Typographic Character Coasters

Typographic Coasters

A simple design project for font lovers: Single-character typographic coasters.

Cork set

We started this project looking at some of the interesting variations amongst common fonts. Blowing them up to this size lets you start to see those differences more clearly than usual. Cutting them out as tangible forms takes it a step further– you can feel the curves.

Also, they make pretty good coasters.

The coasters above were laser cut from 1/8″ thick cork. The fonts represented include Times New Roman, Gill Sans, Courier New Bold, Futura Bold Italic, and Miso. We picked characters that seemed appropriate for making into single-piece coasters, and scaled them to size, assuming a 3″ diameter glass could be placed on top. For the caret, that meant a larger font size than for the octothorpe.

Cutting by hand (octothorpe)

The 1/8″ cork sheets are from McMaster-Carr (9487K3), and are relatively inexpensive. They cut well with a hobby knife if you have a steady hand.

As we’ve mentioned before, these days it is straightforward to get parts laser cut for you. Local laser cutting shops are becoming more common and online services like Ponoko and Pololu make it easy to run small projects like these.

Plywood set

Here’s a larger set fabbed out of 6 mm hardwood plywood.

Clear coat

Besides plywood and cork, we also made coasters out of medium-density fiberboard (MDF). Both MDF and plywood are susceptible to moisture damage (an operational hazard for coasters!) so we sprayed them with a clear acrylic coating to make them water resistant.

MDF coasters

Here are the coasters cut from 6 mm MDF. Interestingly, this material darkened considerably from its “natural” color once we added the clear coat. Some chemistry going on here… not sure what.

Acrylic Set

Another set, laser cut out of 3 mm white acrylic.

Plywood Asterisk

Mmmmmmm…. Curvy.

9 thoughts on “Typographic Character Coasters

    1. We tried to make these without modifications to the original typeface, which gets a little awkward when working with anything that isn’t a simply-connected region of space. I’d love to do an interrobang, but it’s a hard one to build. :(


      Windell H. Oskay
      drwho(at)evilmadscientist.com
      http://www.evilmadscientist.com/

  1. These coasters do look very cool, but seem to me they would fail as coasters since they’re all open and won’t catch condensation as it flows down the glass and keep it from reaching the surface. How are these in practice?

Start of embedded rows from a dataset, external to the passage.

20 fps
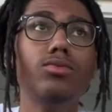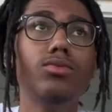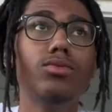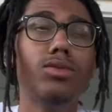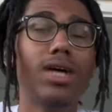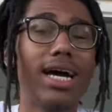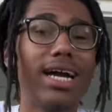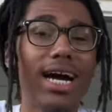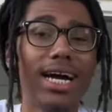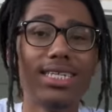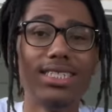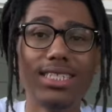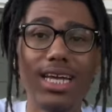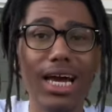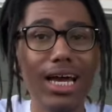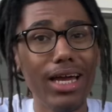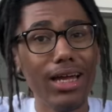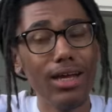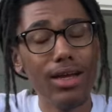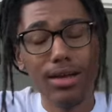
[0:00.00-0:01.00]
like I
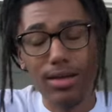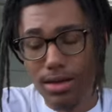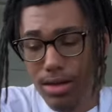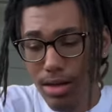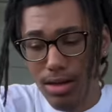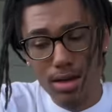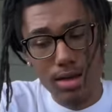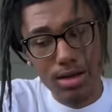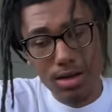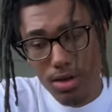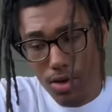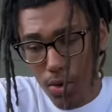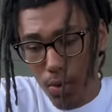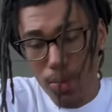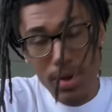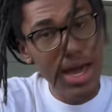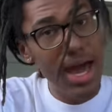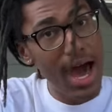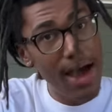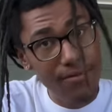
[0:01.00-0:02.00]
say,
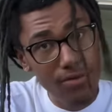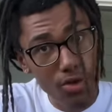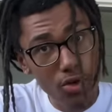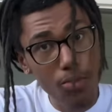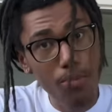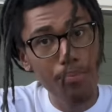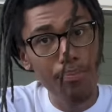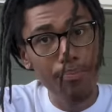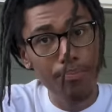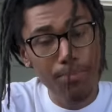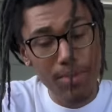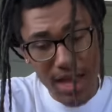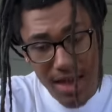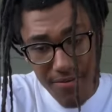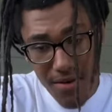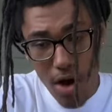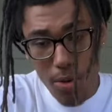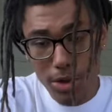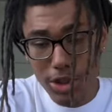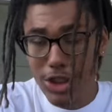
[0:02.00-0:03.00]
we have to
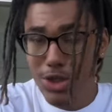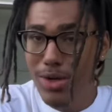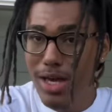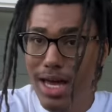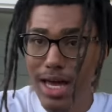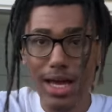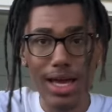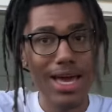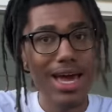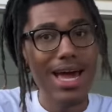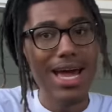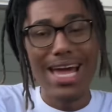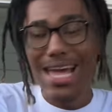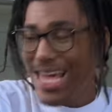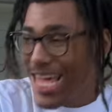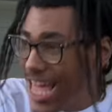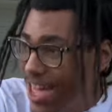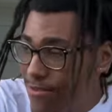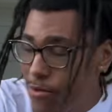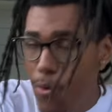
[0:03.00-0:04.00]
give out what you get.
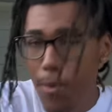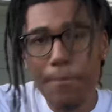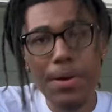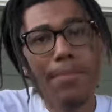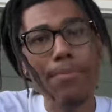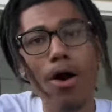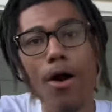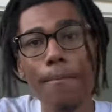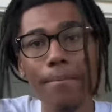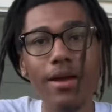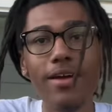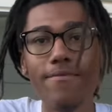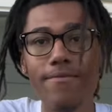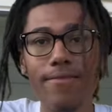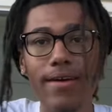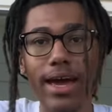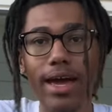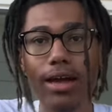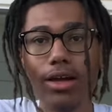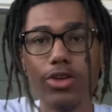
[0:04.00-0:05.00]
Even when people are being
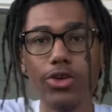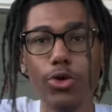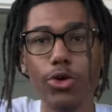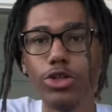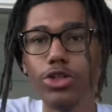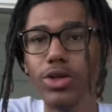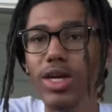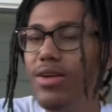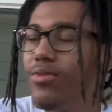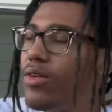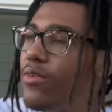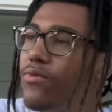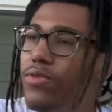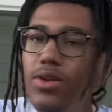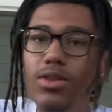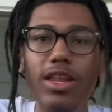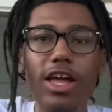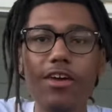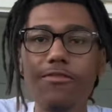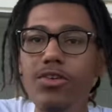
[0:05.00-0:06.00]
fake towards you, even
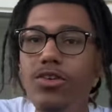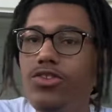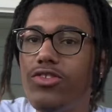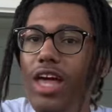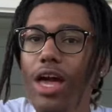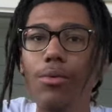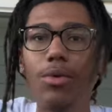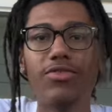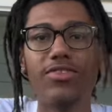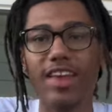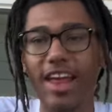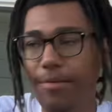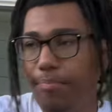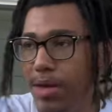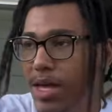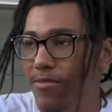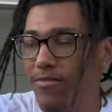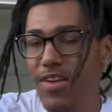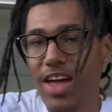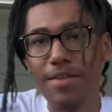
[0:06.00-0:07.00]
if you're staying with fake
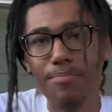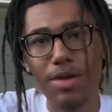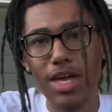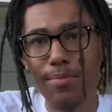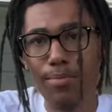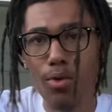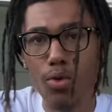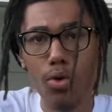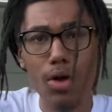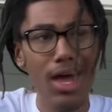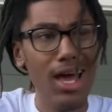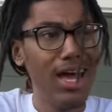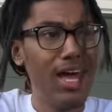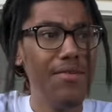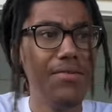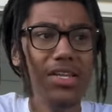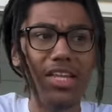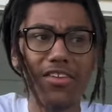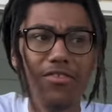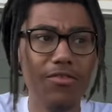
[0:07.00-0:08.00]
people,
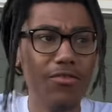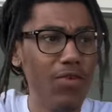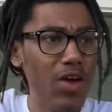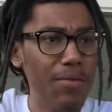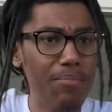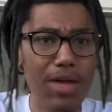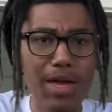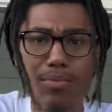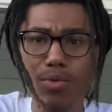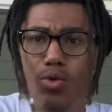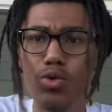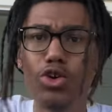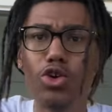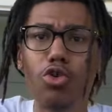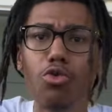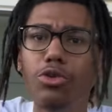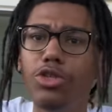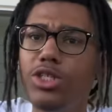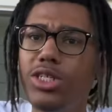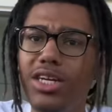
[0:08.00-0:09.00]
if you live with fake people,
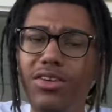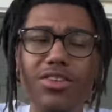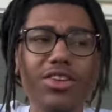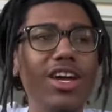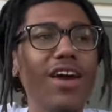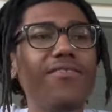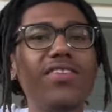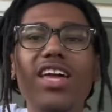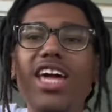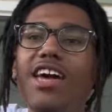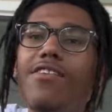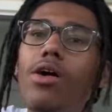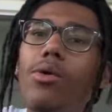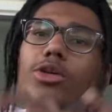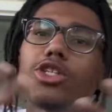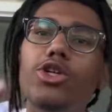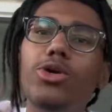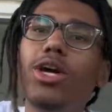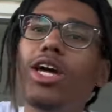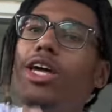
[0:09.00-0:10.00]
doing what you have to give out
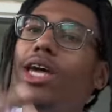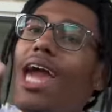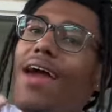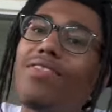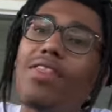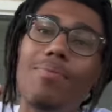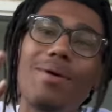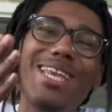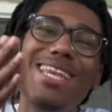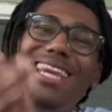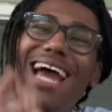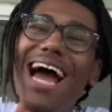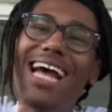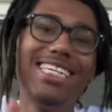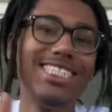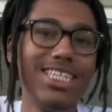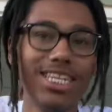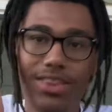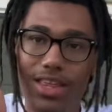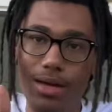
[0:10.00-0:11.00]
what you get. You have to be
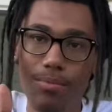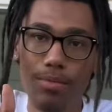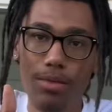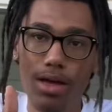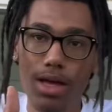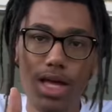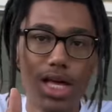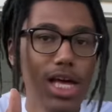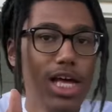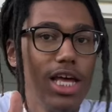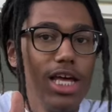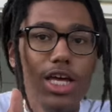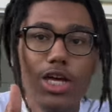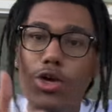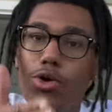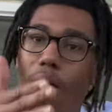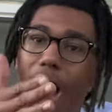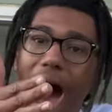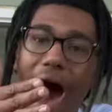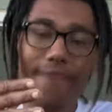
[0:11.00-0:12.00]
nice to them.
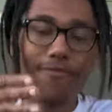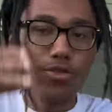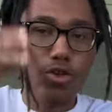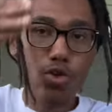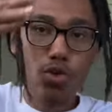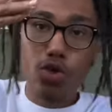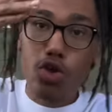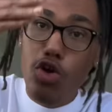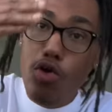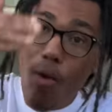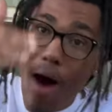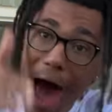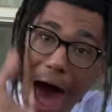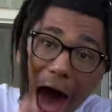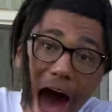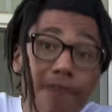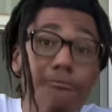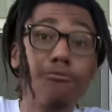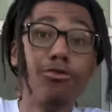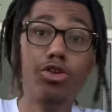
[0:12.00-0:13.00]
You have
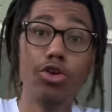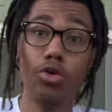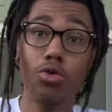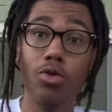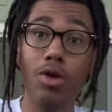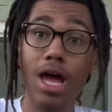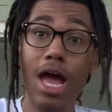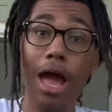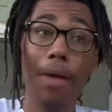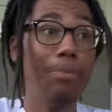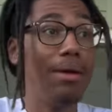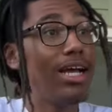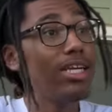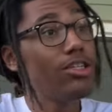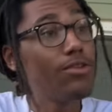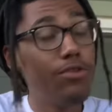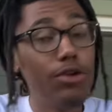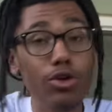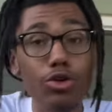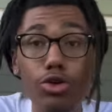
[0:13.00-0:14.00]
to.
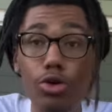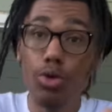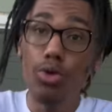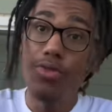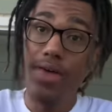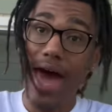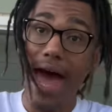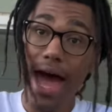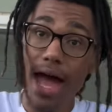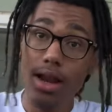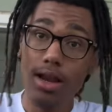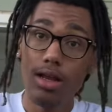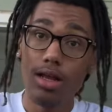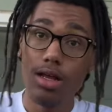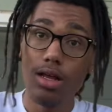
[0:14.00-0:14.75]
Because if you do that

  2. I think these would make great ‘modern art’ in a funky pad.

    If you made them out of a light material, you could stick them to the wall with those double sided foam sticky things from 3M (sorry, too lazy to go look up their name!) – even stick fabric to the front to make different coloured ones.
    This way you could also do ones not suitables as coasters like ! ? and interrobang (which my budget character map doesn’t have!)

  3. the reason the MDF darkend after being coated with the acrylic was that it absorber the finish into it darking it. the same affect will happen if any liquid is applide to MDF.


    Long live the DOS operating system!